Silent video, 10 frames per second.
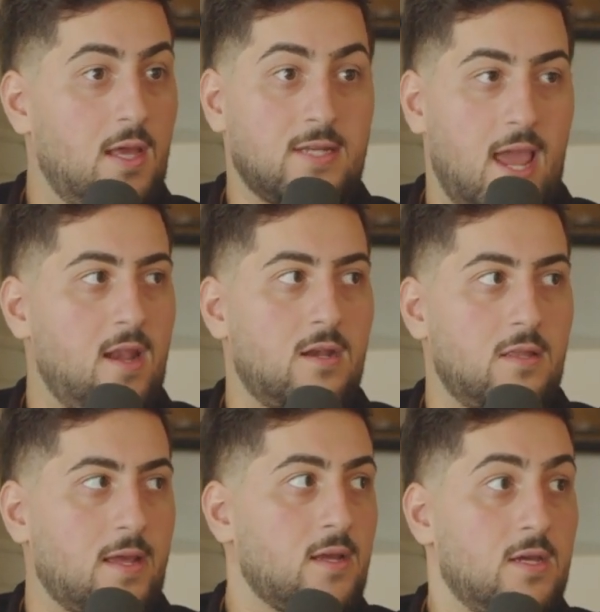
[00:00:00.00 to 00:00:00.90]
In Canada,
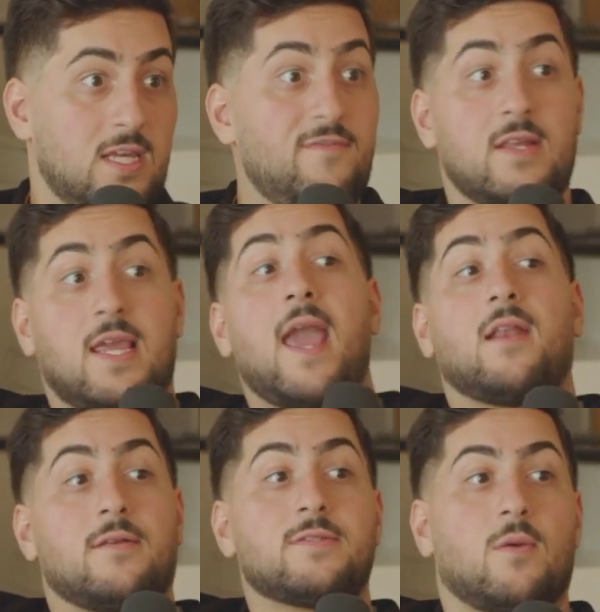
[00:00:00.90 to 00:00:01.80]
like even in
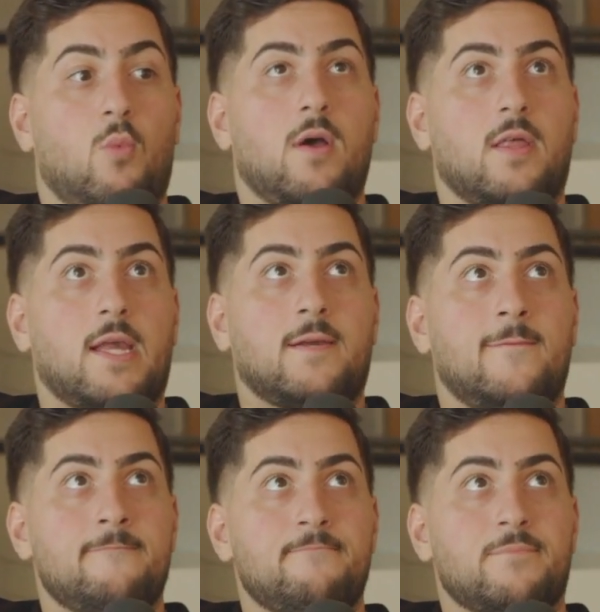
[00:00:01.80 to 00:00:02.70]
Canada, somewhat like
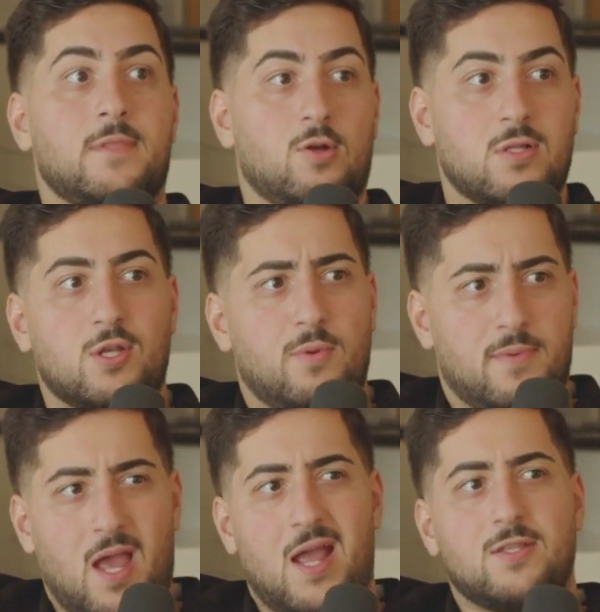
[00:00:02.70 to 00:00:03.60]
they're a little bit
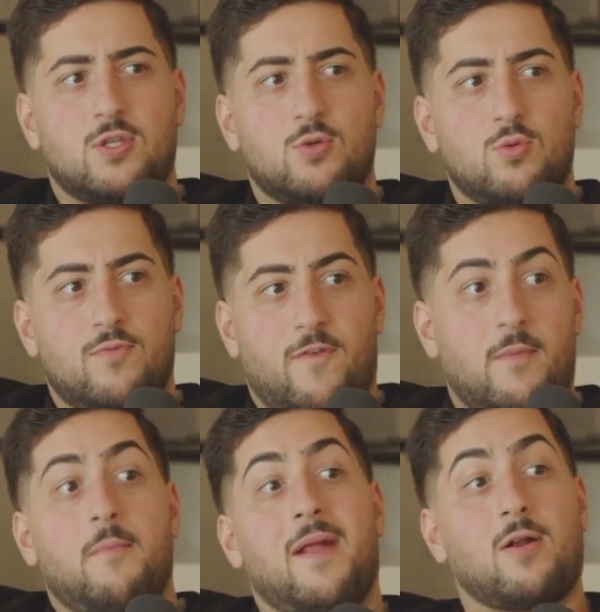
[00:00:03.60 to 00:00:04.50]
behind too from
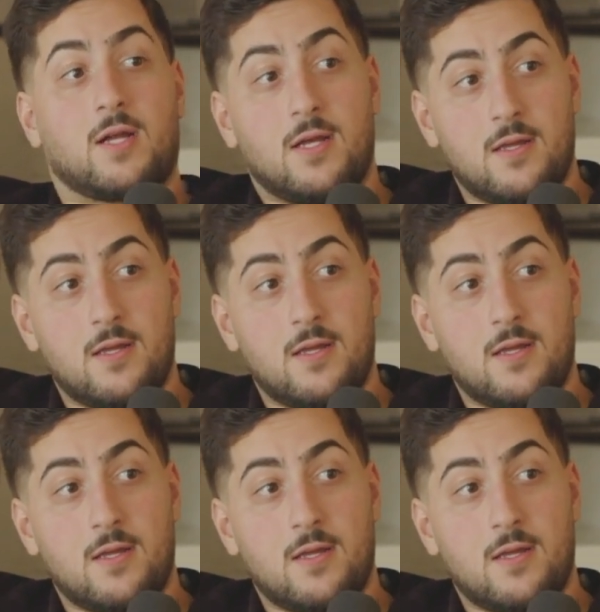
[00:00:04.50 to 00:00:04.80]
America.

---

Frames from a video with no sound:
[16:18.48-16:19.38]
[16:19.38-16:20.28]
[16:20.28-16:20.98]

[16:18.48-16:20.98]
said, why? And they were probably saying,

**PROBLEM STATEMENT:** Some lines contain the word "video". Pull each one out of the listing.

**ANSWER TO THIS EXERCISE:**
Silent video, 10 frames per second.
Frames from a video with no sound:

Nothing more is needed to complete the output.